Withrow, a computer specialist who worked for JPI Worldwide, was kidnapped separately at a phony checkpoint near the southern Iraqi city of Basra on Jan. 5, 2007, according to news reports. Very little information is publicly available about his abduction; the bodies of his Iraqi translator and driver were discovered the next day. His employer is a Las Vegas-based company that provides Internet and technological support to remote or war-torn areas around the globe, according to the company's Web site.
The Austrian weekly magazine News first reported the delivery of the five fingers in Wednesday's edition, citing unnamed authorities working on the case.
Austrian officials said at a news conference in Vienna that U.S. officials had provided information about "fingerprints and DNA traces that were positively matched to Nussbaumer," the Austrian hostage. They didn't confirm that the sample was a severed finger.
Relatives of the American hostages said they received phone calls from U.S. authorities early Wednesday, though initially they were told only that fingerprints or DNA had been obtained. Later, at least one father said he'd been notified that his son's finger had been delivered by the hostage-takers, but there still was confusion among the relatives about the development.

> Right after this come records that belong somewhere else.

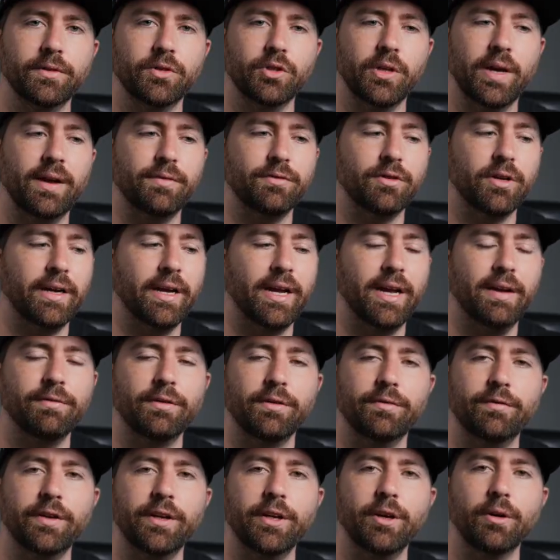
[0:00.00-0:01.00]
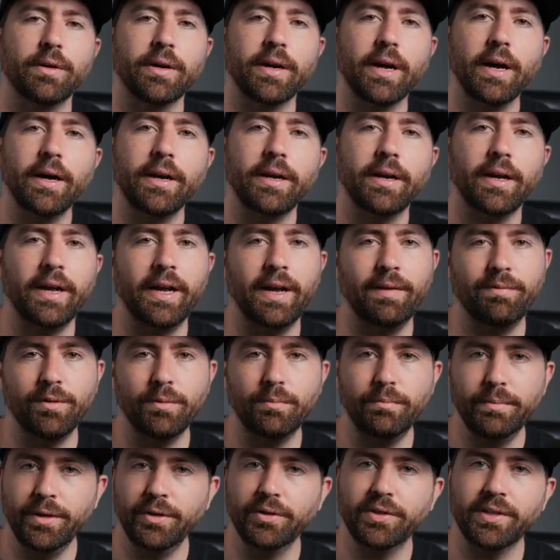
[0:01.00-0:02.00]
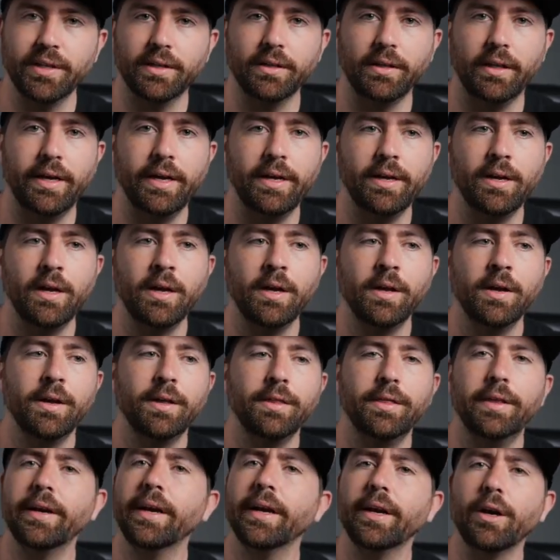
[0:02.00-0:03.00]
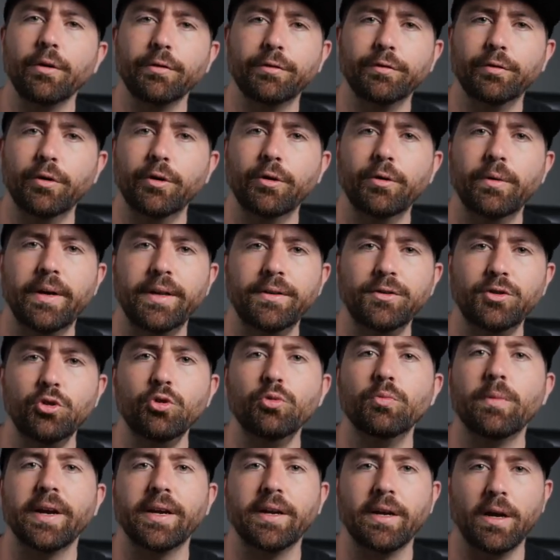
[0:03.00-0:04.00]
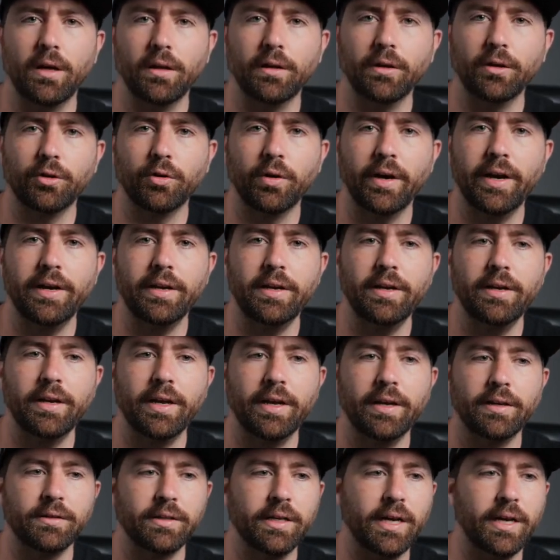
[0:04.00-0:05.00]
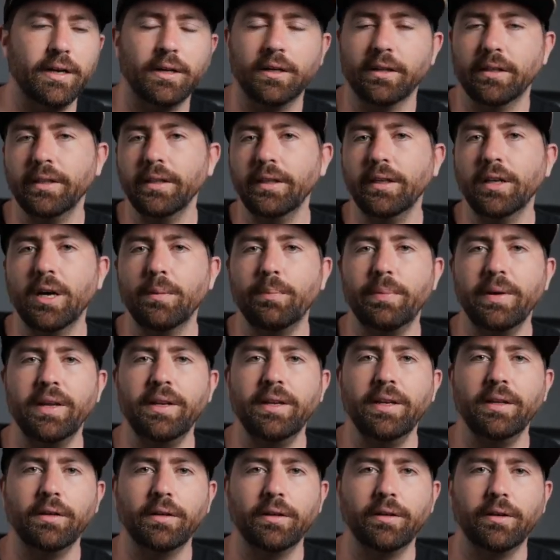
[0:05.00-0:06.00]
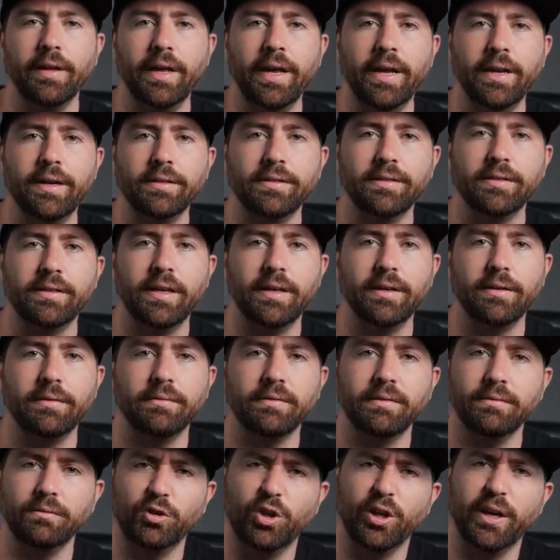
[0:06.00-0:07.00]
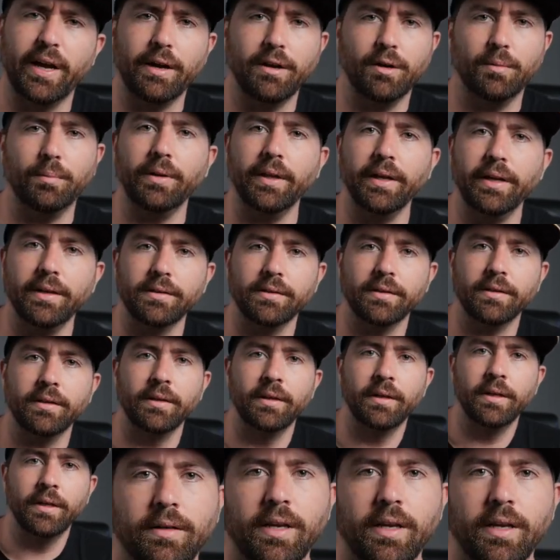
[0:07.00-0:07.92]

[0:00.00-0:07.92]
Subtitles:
So after I have the video cut, I have the music laid, then I go through and do my color grading and kind of clean up any little edits that look out of place.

"All we have right now is prayers," said Mark Munns, the father of former Marine Joshua Munns, 25, who has spent his past two birthdays in captivity. "I don't know how to make head or tails of what's going on. Are they still alive? A whole bunch of stuff goes through your head."
State Department representatives check in with the families in a telephone conference call every Monday, though several relatives have complained that they're being kept in the dark about the investigation. The FBI has told them that the information is classified to preserve the integrity of the investigation — little solace for families who've gone 18 months with scant news.
"I know we're in a war on terror, but to not tell the families anything and let us sit out here for 18 months just isn't right," Mark Munns said.
The Crescent contractors appeared in two hostage videos released in December 2006 and January 2007 in which they pleaded for the United States to withdraw troops from Iraq and to free all Iraqi prisoners. In the videos, they appeared in good condition and said that they were being treated well.
No financial demand has been made public and it’s unclear what group is holding the men. All of the hostages were seized in southern Iraq, an area swarming with powerful Iranian-backed Shiite Muslim militias.
"I'm hoping this may be a sign that the hostage-takers sent the fingers to prove they have the guys and may want to deal. I'm trying to look at the positive of this," said Mark Koscielski, a Minnesotan who is in close contact with the families of the hostages and maintains a Web site, www.Save5.net, dedicated to the abducted men. One of the hostages, Reuben, is a former Minneapolis police officer.